[Stored data]
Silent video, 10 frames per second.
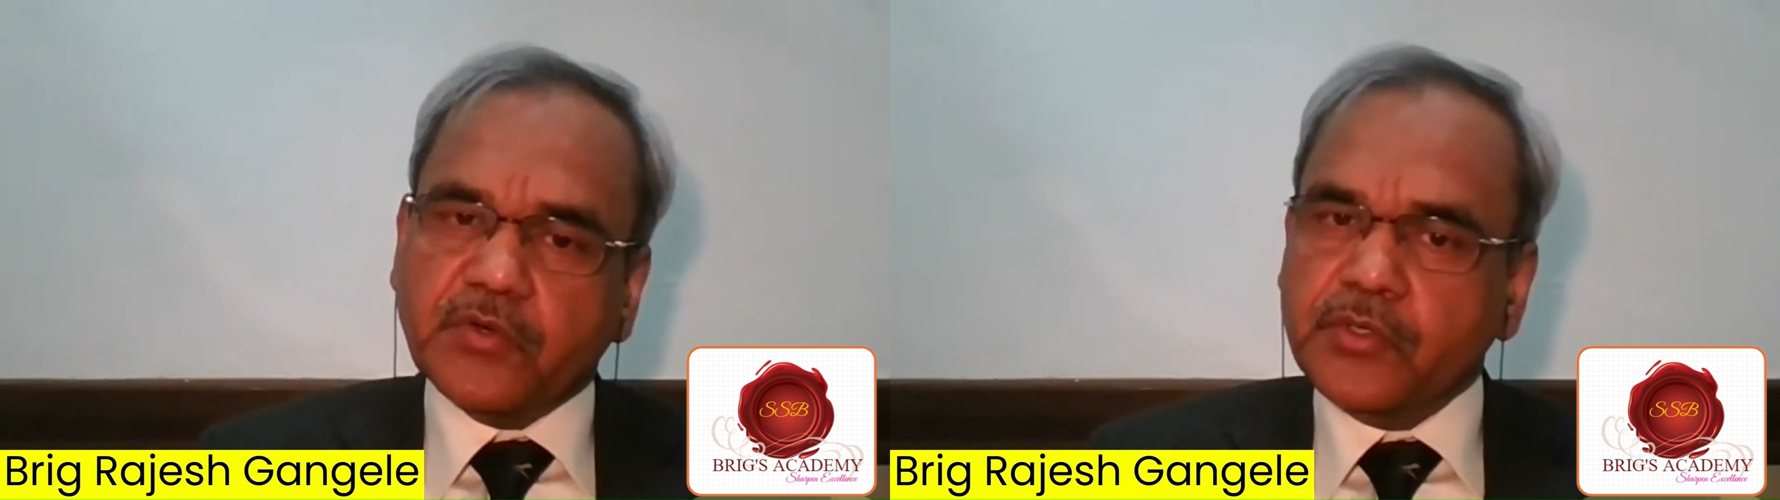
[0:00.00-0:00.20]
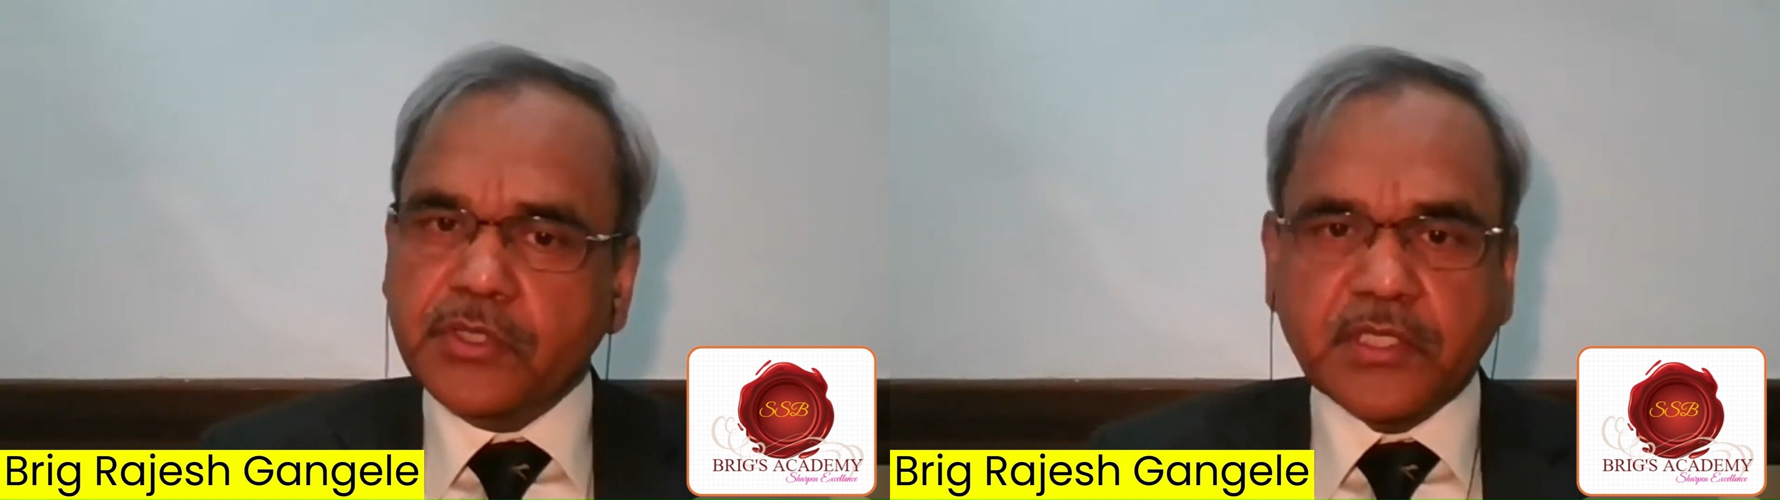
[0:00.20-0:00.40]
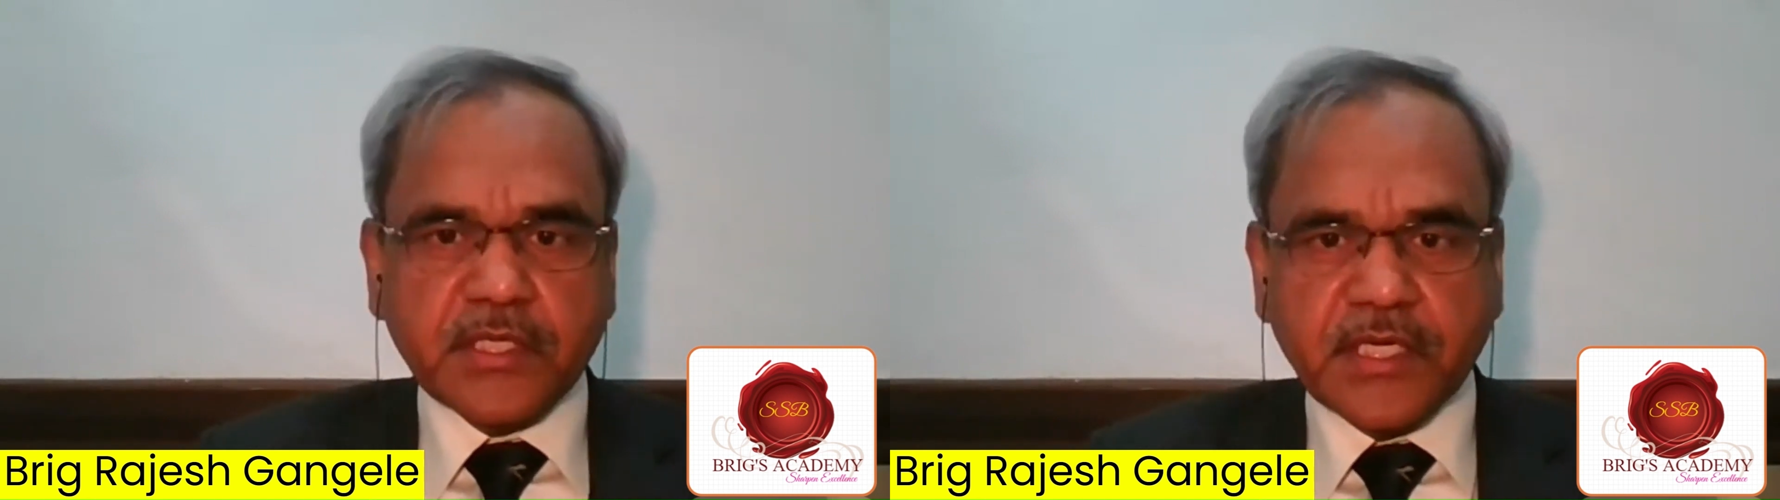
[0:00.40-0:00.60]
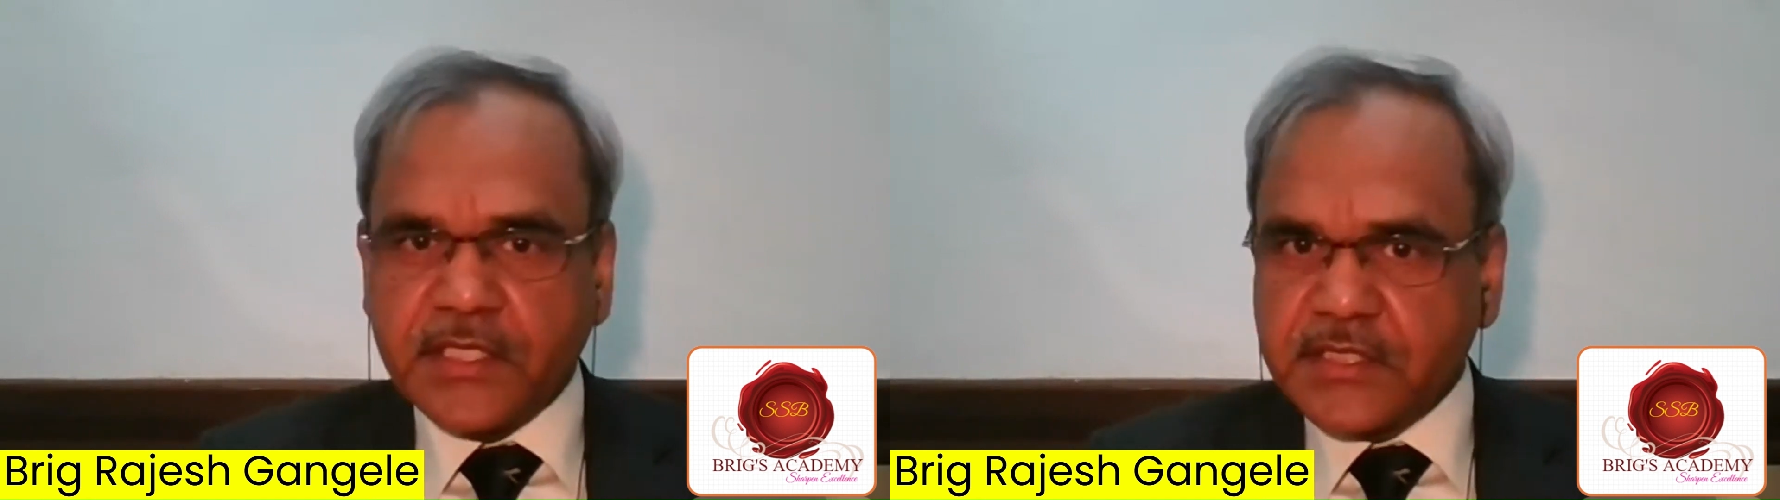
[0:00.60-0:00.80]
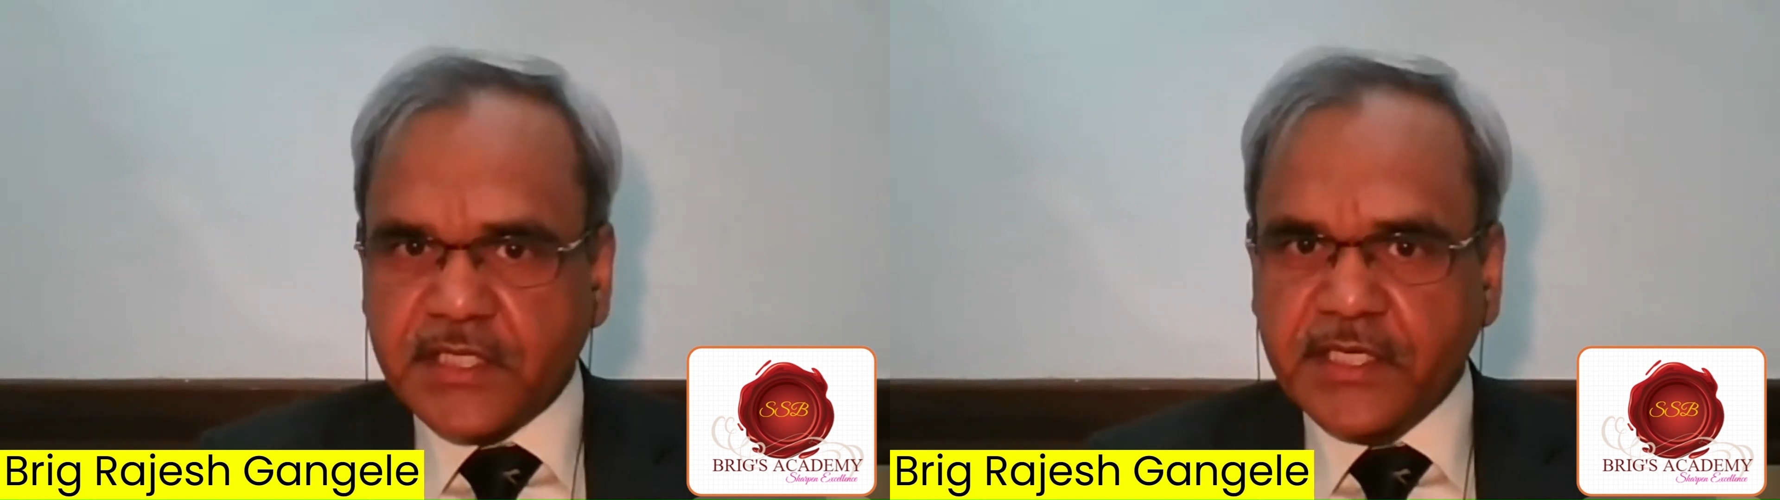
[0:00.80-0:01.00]
own
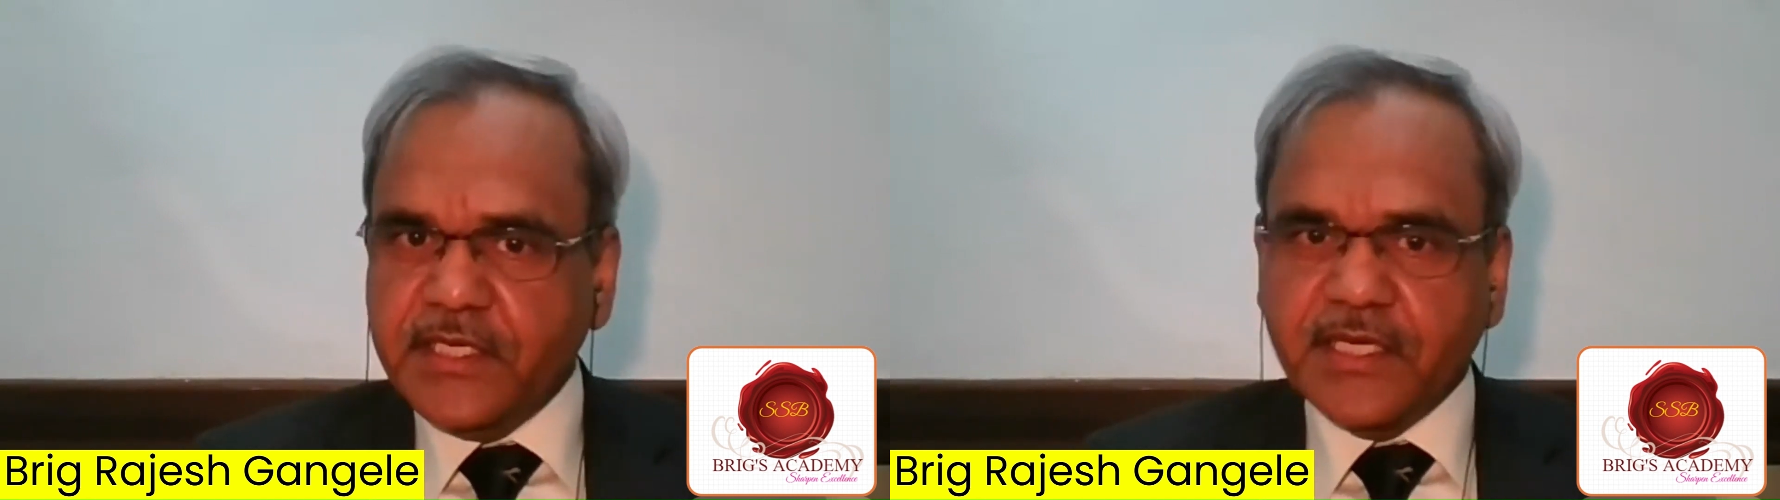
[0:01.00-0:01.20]
understanding.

§ Exercise details:
Your answer must be the lines from the one holding "[0:00.20-0:00.40]" through the final line of the records above, exactly as written and without any pictures.

§ Problem solution:
[0:00.20-0:00.40]
[0:00.40-0:00.60]
[0:00.60-0:00.80]
[0:00.80-0:01.00]
own
[0:01.00-0:01.20]
understanding.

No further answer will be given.